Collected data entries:
--- --- ---
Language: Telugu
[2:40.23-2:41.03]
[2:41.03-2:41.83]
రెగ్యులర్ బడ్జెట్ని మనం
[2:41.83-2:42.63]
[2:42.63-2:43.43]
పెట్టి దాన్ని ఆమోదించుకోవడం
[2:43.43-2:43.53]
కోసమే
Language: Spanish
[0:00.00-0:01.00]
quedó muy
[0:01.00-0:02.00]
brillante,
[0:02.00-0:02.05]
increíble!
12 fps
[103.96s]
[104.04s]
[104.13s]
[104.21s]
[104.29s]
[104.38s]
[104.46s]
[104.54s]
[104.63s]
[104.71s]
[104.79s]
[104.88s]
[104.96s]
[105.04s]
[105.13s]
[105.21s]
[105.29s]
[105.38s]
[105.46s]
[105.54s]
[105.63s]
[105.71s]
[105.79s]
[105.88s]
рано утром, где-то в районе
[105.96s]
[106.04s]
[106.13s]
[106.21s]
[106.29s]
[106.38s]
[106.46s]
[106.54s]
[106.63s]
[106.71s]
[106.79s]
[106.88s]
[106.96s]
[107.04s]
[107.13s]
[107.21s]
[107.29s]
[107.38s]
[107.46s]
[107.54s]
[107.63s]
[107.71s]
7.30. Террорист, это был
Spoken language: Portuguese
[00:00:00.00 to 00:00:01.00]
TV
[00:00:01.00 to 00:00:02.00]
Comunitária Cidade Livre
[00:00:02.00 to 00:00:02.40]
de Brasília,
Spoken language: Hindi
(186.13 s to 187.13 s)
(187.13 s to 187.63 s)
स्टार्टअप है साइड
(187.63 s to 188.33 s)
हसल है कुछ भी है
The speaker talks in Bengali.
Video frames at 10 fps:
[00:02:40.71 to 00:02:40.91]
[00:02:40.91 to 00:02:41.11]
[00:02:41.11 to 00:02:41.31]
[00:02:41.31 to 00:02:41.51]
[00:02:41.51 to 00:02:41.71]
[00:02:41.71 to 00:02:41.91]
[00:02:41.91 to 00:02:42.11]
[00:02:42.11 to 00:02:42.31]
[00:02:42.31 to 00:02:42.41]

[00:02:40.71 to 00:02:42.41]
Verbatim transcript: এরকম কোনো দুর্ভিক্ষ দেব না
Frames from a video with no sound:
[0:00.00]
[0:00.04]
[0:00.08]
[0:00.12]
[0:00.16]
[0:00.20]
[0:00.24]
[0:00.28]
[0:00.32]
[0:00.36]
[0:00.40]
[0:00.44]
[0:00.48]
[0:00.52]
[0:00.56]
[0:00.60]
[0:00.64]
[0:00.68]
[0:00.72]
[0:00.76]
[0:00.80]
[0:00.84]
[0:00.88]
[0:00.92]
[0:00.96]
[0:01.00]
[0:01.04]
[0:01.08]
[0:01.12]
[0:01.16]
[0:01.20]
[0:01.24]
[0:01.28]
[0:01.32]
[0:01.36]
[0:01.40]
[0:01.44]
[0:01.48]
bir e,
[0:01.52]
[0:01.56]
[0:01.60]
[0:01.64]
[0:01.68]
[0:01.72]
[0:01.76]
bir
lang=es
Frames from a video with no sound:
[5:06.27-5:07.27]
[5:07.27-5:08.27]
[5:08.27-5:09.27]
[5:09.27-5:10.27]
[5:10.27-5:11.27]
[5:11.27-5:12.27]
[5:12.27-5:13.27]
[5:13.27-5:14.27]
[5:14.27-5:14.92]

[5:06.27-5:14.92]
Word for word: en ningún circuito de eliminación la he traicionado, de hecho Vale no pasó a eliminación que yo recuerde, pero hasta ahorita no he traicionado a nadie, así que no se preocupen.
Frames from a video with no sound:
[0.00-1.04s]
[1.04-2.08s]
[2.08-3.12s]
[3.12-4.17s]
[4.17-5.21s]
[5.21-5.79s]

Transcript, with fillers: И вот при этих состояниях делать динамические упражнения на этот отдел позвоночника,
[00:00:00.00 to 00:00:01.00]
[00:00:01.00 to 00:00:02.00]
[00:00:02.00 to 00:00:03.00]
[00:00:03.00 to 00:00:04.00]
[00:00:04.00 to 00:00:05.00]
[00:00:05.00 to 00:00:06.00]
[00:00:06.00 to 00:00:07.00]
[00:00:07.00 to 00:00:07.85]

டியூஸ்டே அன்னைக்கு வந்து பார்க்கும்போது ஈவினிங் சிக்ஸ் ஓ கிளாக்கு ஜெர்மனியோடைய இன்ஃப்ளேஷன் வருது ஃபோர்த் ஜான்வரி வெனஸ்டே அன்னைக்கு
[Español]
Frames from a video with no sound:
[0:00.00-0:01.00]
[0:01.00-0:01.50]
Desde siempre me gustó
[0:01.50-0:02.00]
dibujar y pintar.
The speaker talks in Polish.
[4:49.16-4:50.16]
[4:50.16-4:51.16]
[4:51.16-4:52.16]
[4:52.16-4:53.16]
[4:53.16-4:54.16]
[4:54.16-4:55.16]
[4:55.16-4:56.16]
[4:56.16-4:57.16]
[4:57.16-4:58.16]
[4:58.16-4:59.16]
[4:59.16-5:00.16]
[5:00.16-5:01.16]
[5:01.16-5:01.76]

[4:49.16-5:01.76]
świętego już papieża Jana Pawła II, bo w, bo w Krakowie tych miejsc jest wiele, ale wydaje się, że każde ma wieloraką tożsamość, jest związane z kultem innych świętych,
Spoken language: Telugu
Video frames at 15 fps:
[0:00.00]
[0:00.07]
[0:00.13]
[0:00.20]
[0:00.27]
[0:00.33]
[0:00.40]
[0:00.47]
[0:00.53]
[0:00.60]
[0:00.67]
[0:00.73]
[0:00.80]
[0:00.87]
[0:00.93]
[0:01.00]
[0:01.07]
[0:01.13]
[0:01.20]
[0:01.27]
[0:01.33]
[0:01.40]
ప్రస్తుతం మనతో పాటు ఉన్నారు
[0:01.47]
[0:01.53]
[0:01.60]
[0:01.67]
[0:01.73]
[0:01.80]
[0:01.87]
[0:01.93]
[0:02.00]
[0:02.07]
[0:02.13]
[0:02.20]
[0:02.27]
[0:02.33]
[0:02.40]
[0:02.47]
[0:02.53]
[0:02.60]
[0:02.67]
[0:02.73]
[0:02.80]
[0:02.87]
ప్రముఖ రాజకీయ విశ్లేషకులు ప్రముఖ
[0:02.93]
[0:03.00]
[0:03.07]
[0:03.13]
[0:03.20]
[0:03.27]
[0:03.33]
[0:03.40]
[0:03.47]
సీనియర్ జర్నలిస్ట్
--- --- ---
WORK ITEM: Exactly as they appear above, the records are to be transcribed in full.

RESPONSE:
Language: Telugu
[2:40.23-2:41.03]
[2:41.03-2:41.83]
రెగ్యులర్ బడ్జెట్ని మనం
[2:41.83-2:42.63]
[2:42.63-2:43.43]
పెట్టి దాన్ని ఆమోదించుకోవడం
[2:43.43-2:43.53]
కోసమే
Language: Spanish
[0:00.00-0:01.00]
quedó muy
[0:01.00-0:02.00]
brillante,
[0:02.00-0:02.05]
increíble!
12 fps
[103.96s]
[104.04s]
[104.13s]
[104.21s]
[104.29s]
[104.38s]
[104.46s]
[104.54s]
[104.63s]
[104.71s]
[104.79s]
[104.88s]
[104.96s]
[105.04s]
[105.13s]
[105.21s]
[105.29s]
[105.38s]
[105.46s]
[105.54s]
[105.63s]
[105.71s]
[105.79s]
[105.88s]
рано утром, где-то в районе
[105.96s]
[106.04s]
[106.13s]
[106.21s]
[106.29s]
[106.38s]
[106.46s]
[106.54s]
[106.63s]
[106.71s]
[106.79s]
[106.88s]
[106.96s]
[107.04s]
[107.13s]
[107.21s]
[107.29s]
[107.38s]
[107.46s]
[107.54s]
[107.63s]
[107.71s]
7.30. Террорист, это был
Spoken language: Portuguese
[00:00:00.00 to 00:00:01.00]
TV
[00:00:01.00 to 00:00:02.00]
Comunitária Cidade Livre
[00:00:02.00 to 00:00:02.40]
de Brasília,
Spoken language: Hindi
(186.13 s to 187.13 s)
(187.13 s to 187.63 s)
स्टार्टअप है साइड
(187.63 s to 188.33 s)
हसल है कुछ भी है
The speaker talks in Bengali.
Video frames at 10 fps:
[00:02:40.71 to 00:02:40.91]
[00:02:40.91 to 00:02:41.11]
[00:02:41.11 to 00:02:41.31]
[00:02:41.31 to 00:02:41.51]
[00:02:41.51 to 00:02:41.71]
[00:02:41.71 to 00:02:41.91]
[00:02:41.91 to 00:02:42.11]
[00:02:42.11 to 00:02:42.31]
[00:02:42.31 to 00:02:42.41]

[00:02:40.71 to 00:02:42.41]
Verbatim transcript: এরকম কোনো দুর্ভিক্ষ দেব না
Frames from a video with no sound:
[0:00.00]
[0:00.04]
[0:00.08]
[0:00.12]
[0:00.16]
[0:00.20]
[0:00.24]
[0:00.28]
[0:00.32]
[0:00.36]
[0:00.40]
[0:00.44]
[0:00.48]
[0:00.52]
[0:00.56]
[0:00.60]
[0:00.64]
[0:00.68]
[0:00.72]
[0:00.76]
[0:00.80]
[0:00.84]
[0:00.88]
[0:00.92]
[0:00.96]
[0:01.00]
[0:01.04]
[0:01.08]
[0:01.12]
[0:01.16]
[0:01.20]
[0:01.24]
[0:01.28]
[0:01.32]
[0:01.36]
[0:01.40]
[0:01.44]
[0:01.48]
bir e,
[0:01.52]
[0:01.56]
[0:01.60]
[0:01.64]
[0:01.68]
[0:01.72]
[0:01.76]
bir
lang=es
Frames from a video with no sound:
[5:06.27-5:07.27]
[5:07.27-5:08.27]
[5:08.27-5:09.27]
[5:09.27-5:10.27]
[5:10.27-5:11.27]
[5:11.27-5:12.27]
[5:12.27-5:13.27]
[5:13.27-5:14.27]
[5:14.27-5:14.92]

[5:06.27-5:14.92]
Word for word: en ningún circuito de eliminación la he traicionado, de hecho Vale no pasó a eliminación que yo recuerde, pero hasta ahorita no he traicionado a nadie, así que no se preocupen.
Frames from a video with no sound:
[0.00-1.04s]
[1.04-2.08s]
[2.08-3.12s]
[3.12-4.17s]
[4.17-5.21s]
[5.21-5.79s]

Transcript, with fillers: И вот при этих состояниях делать динамические упражнения на этот отдел позвоночника,
[00:00:00.00 to 00:00:01.00]
[00:00:01.00 to 00:00:02.00]
[00:00:02.00 to 00:00:03.00]
[00:00:03.00 to 00:00:04.00]
[00:00:04.00 to 00:00:05.00]
[00:00:05.00 to 00:00:06.00]
[00:00:06.00 to 00:00:07.00]
[00:00:07.00 to 00:00:07.85]

டியூஸ்டே அன்னைக்கு வந்து பார்க்கும்போது ஈவினிங் சிக்ஸ் ஓ கிளாக்கு ஜெர்மனியோடைய இன்ஃப்ளேஷன் வருது ஃபோர்த் ஜான்வரி வெனஸ்டே அன்னைக்கு
[Español]
Frames from a video with no sound:
[0:00.00-0:01.00]
[0:01.00-0:01.50]
Desde siempre me gustó
[0:01.50-0:02.00]
dibujar y pintar.
The speaker talks in Polish.
[4:49.16-4:50.16]
[4:50.16-4:51.16]
[4:51.16-4:52.16]
[4:52.16-4:53.16]
[4:53.16-4:54.16]
[4:54.16-4:55.16]
[4:55.16-4:56.16]
[4:56.16-4:57.16]
[4:57.16-4:58.16]
[4:58.16-4:59.16]
[4:59.16-5:00.16]
[5:00.16-5:01.16]
[5:01.16-5:01.76]

[4:49.16-5:01.76]
świętego już papieża Jana Pawła II, bo w, bo w Krakowie tych miejsc jest wiele, ale wydaje się, że każde ma wieloraką tożsamość, jest związane z kultem innych świętych,
Spoken language: Telugu
Video frames at 15 fps:
[0:00.00]
[0:00.07]
[0:00.13]
[0:00.20]
[0:00.27]
[0:00.33]
[0:00.40]
[0:00.47]
[0:00.53]
[0:00.60]
[0:00.67]
[0:00.73]
[0:00.80]
[0:00.87]
[0:00.93]
[0:01.00]
[0:01.07]
[0:01.13]
[0:01.20]
[0:01.27]
[0:01.33]
[0:01.40]
ప్రస్తుతం మనతో పాటు ఉన్నారు
[0:01.47]
[0:01.53]
[0:01.60]
[0:01.67]
[0:01.73]
[0:01.80]
[0:01.87]
[0:01.93]
[0:02.00]
[0:02.07]
[0:02.13]
[0:02.20]
[0:02.27]
[0:02.33]
[0:02.40]
[0:02.47]
[0:02.53]
[0:02.60]
[0:02.67]
[0:02.73]
[0:02.80]
[0:02.87]
ప్రముఖ రాజకీయ విశ్లేషకులు ప్రముఖ
[0:02.93]
[0:03.00]
[0:03.07]
[0:03.13]
[0:03.20]
[0:03.27]
[0:03.33]
[0:03.40]
[0:03.47]
సీనియర్ జర్నలిస్ట్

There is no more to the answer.